FOFA - Shorten's bitter harvest
While many in the financial planning industry support the broad, original thrust of the Future of Financial Advice changes, Mike Taylor writes that the manner of their introduction has already left a sour taste in many mouths.
There are those who suggest the Assistant Treasurer and Minister for Financial Services, Bill Shorten, believes his style has much in common with that of former Prime Minister and Australian Council of Trade Unions secretary Bob Hawke.
On the available evidence, the similarities between Shorten and Hawke are limited to the fact that they are of similar height, have law degrees, became national trade union leaders and then entered Federal politics.
Hawke cut his teeth as an industrial relations negotiator in the hard days of the 1970s when strikes could be long and punitive and when peace deals were hammered out in smoke-filled rooms and honoured on handshake.
Shorten comes from a different era - the post-Hawke industrial relations era when, clearly, different rules and a different culture apply.
There were no smoke-filled rooms as representatives of the financial planning industry sought to negotiate a reasonable outcome with the Federal Government around the Future of Financial Advice (FOFA) changes, and if there was a handshake it was clearly not honoured.
When Shorten on 13 October rose to deliver his second reading speech with respect to the Corporations Amendment (Future of Financial Advice) Bill 2011 he knew it contained something that would surprise and annoy the representatives of the financial planning industry.
That “something” was an annual fee disclosure requirement – “the annual disclosure obligation (that) will apply to all clients and advisers”.
The moment those words left Shorten’s lips in the House of Representatives he was seen by many as having confirmed the worst accusations of his harshest detractors in the financial services industry – that he has, from the outset, been about prosecuting the agenda of the Industry Super Network (ISN).
There were those who had argued that the allegations directed towards Shorten were more anecdotal than definitive and could not ultimately be justified by the facts.
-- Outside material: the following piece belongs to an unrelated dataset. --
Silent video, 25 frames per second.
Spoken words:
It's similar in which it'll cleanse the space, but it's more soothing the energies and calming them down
The best these defenders could offer in the wake of the minister’s second reading speech was that, perhaps, the annual fee disclosure obligation represented a bargaining chip which might ultimately be discarded.
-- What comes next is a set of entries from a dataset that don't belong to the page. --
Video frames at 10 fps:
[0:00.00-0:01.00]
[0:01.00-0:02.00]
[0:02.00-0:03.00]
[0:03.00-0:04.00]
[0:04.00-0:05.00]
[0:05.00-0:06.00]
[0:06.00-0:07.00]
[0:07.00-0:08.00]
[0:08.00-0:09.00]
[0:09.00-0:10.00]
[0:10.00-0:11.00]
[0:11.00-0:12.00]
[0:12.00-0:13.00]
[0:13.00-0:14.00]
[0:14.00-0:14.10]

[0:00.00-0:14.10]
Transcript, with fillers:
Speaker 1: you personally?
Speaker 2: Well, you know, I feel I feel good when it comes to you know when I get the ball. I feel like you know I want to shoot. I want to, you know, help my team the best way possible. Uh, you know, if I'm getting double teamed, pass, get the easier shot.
Whatever the case might be, there can be no doubting that when the requirements around the annual fee disclosure obligation are taken together with the two-year “opt-in”, the cost impacts far exceed the $11 per client estimate of actuarial consultancy, Rice Warner.
That is because under the arrangements as outlined in the legislative documentation, financial planners would not only need to provide extensive detail and documentation around disclosing the fees they charge in any one year, they would also be required to forecast to the client what they believe they’ll be likely to charge in the upcoming year.
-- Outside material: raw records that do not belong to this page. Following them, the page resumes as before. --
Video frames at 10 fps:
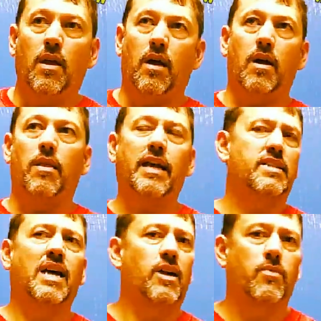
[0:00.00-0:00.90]

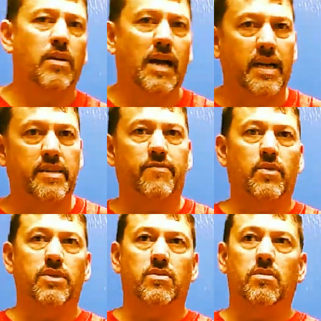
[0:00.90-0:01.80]
That's not a real high
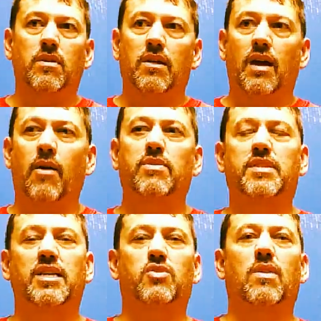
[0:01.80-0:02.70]
differential. I would
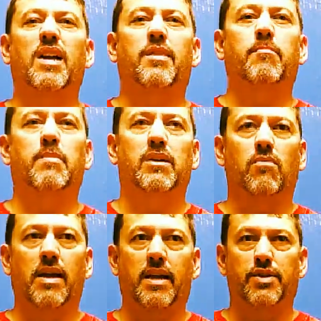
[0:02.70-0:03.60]
say it's right in the
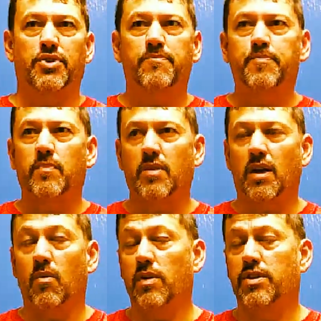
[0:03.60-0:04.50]
mid-range,
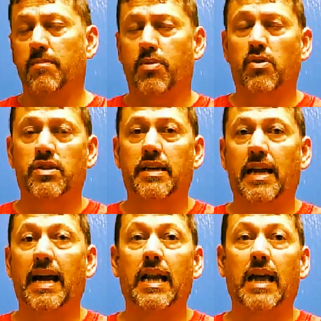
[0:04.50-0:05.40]
which
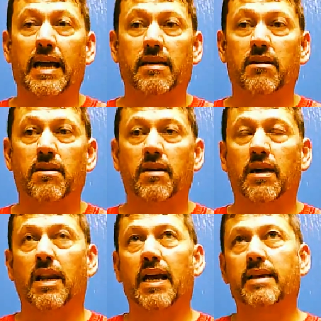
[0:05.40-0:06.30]
personally I like.
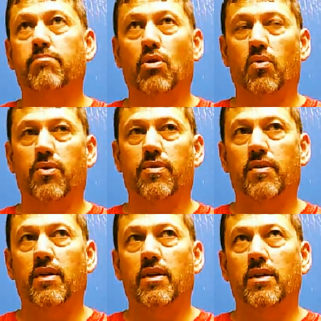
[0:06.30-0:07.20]
I like both.
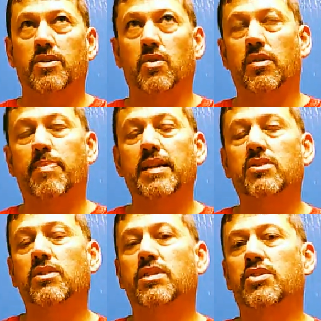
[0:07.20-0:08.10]
So it depends
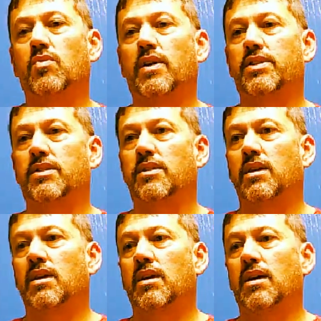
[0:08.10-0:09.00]
on the situation.
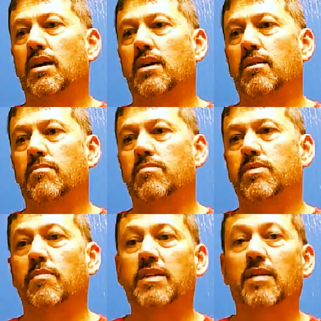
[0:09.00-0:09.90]

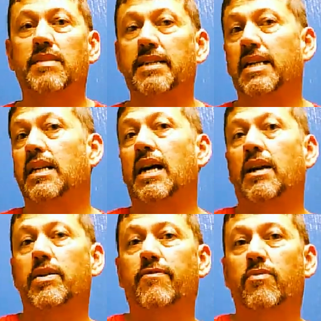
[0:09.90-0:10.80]
Sometimes I need a
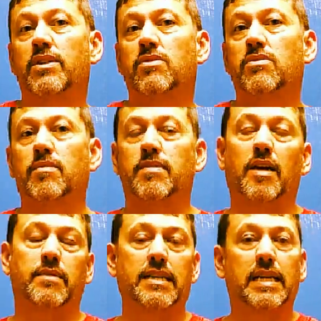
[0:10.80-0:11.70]
higher differential.
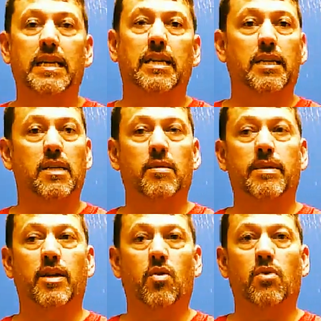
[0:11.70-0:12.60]
Sometimes I need it a little
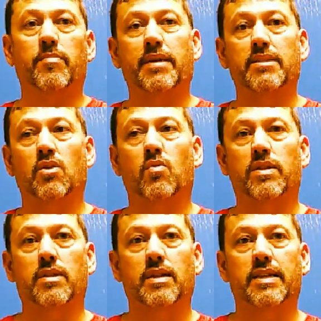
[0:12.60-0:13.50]
bit lower. Depends on
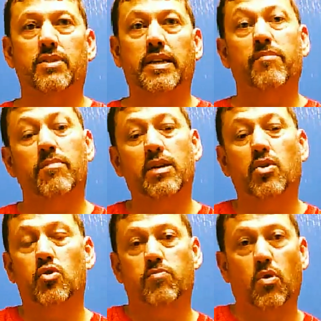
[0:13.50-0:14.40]
what the lanes are giving me,
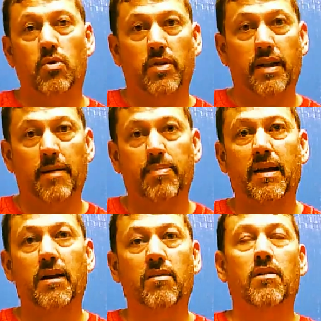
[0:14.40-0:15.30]
who's bowled on that
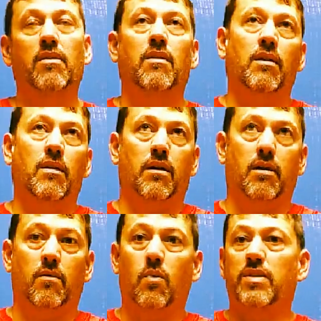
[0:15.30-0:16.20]
pair,
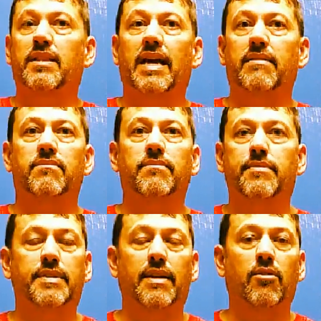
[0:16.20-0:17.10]
what that
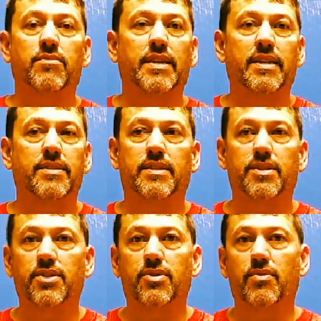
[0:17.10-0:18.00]
center tends to
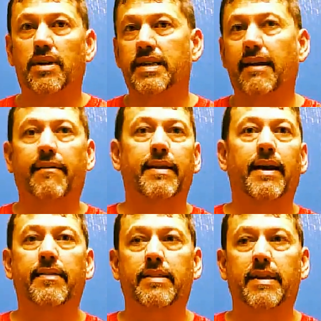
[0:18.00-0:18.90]
do on carry
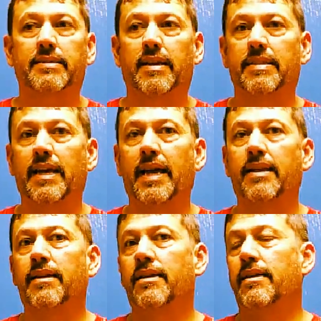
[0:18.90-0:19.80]
down and things like
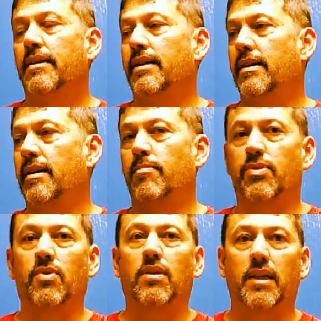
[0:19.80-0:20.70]
that.
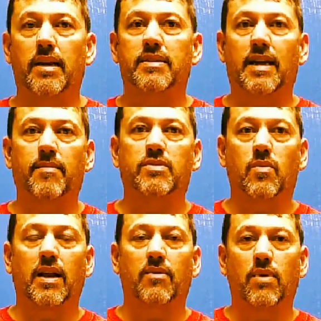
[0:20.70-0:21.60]
But there are a lot of times
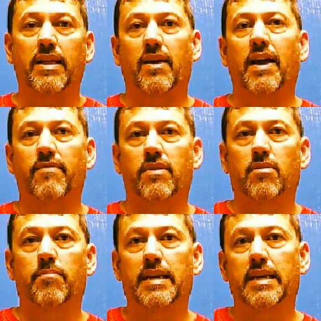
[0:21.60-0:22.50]
where I'd rather have a
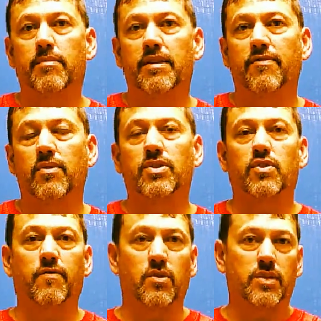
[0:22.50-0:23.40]
little medium
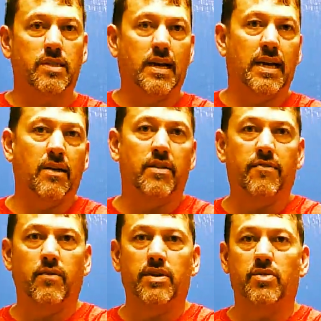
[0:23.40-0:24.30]
differential versus the higher
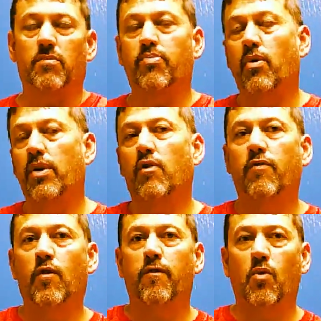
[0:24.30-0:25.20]
differential. And
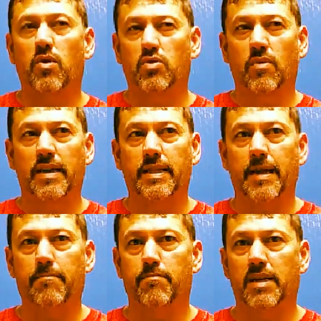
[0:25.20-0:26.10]
0.044 is right in
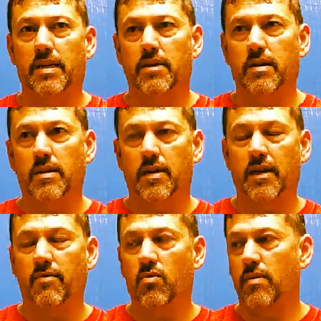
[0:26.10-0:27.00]
that
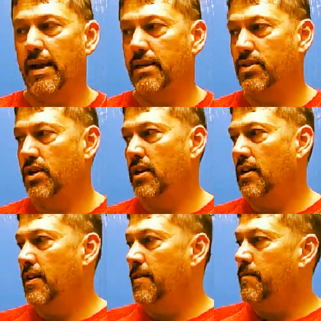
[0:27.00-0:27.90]
mid-level range.
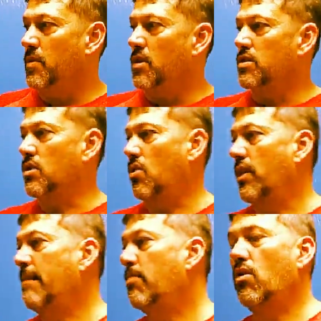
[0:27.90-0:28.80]

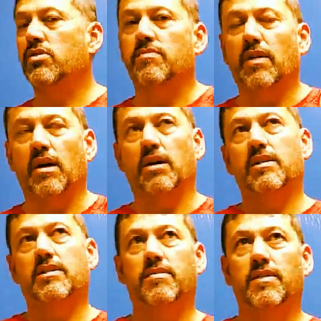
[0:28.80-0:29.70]
So that ball's
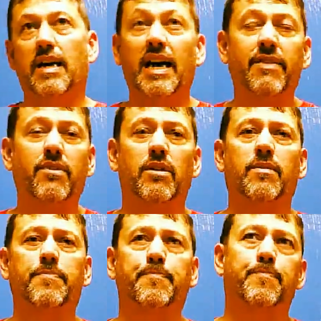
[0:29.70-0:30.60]
kind of
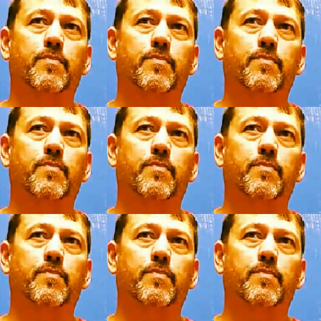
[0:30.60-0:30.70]
a,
From a negotiating point of view, the inclusion of the fee disclosure obligation represented a major victory for the ISN and for consumer group Choice – both of which lauded the content of the minister’s speech.
The change more than offsets any feelings of victory the financial planning industry may have felt about the initial proposal for an annual “opt-in” being turned into a two-year “opt-in”. The fee disclosure requirement also went some way towards undermining the perceived value of the grandfathering arrangements around volume rebates.
Many financial planners who read Shorten's second reading speech will not be impressed with his statement: "I would (also) like to emphasise that the Government undertook a thorough, methodical and open-minded process with industry, consumer advocates and financial services experts."
“While parties started in significantly different places, I believe that through persistence and negotiation effort we were able to arrive at a destination that has prompted widespread support from the industry, the experts and consumer groups,” the minister said.
While no one will question the fact the Government did, indeed, consult all the major stakeholders, there is a clear perception in the financial planning industry that the minister listened most to the ISN and that, ultimately, it is the industry superannuation funds which will benefit most from the changed environment.
When Money Management late last week conducted a roundtable of senior financial planning industry officials, it became clear the Government had lost a large measure of their trust that it was committed to a balanced outcome.
Both the chief executive of the Association of Financial Advisers, Richard Klipin, and the managing director of dealer group Matrix, Rick Di Cristoforo, made clear that in circumstances where the FOFA legislation was to be handed down in three tranches, Shorten had sown the seeds of serious doubt.
Di Cristoforo said if the minister had been prepared to inject the fee disclosure element into the first tranche, then it would be an open question about what might be contained in the subsequent legislative tranches.
What also became clear from the roundtable was that after more than two years of debate – extending from the Ripoll Review through to the introduction of the first bill to the House of Representatives – the Government had not succeeded in removing industry uncertainty.
It became clear that as the industry moves to put in place the commercial and legal mechanisms necessary to implement the FOFA changes, they are doing so with an eye to the inevitability of further changes and amendments if and when the Government loses office.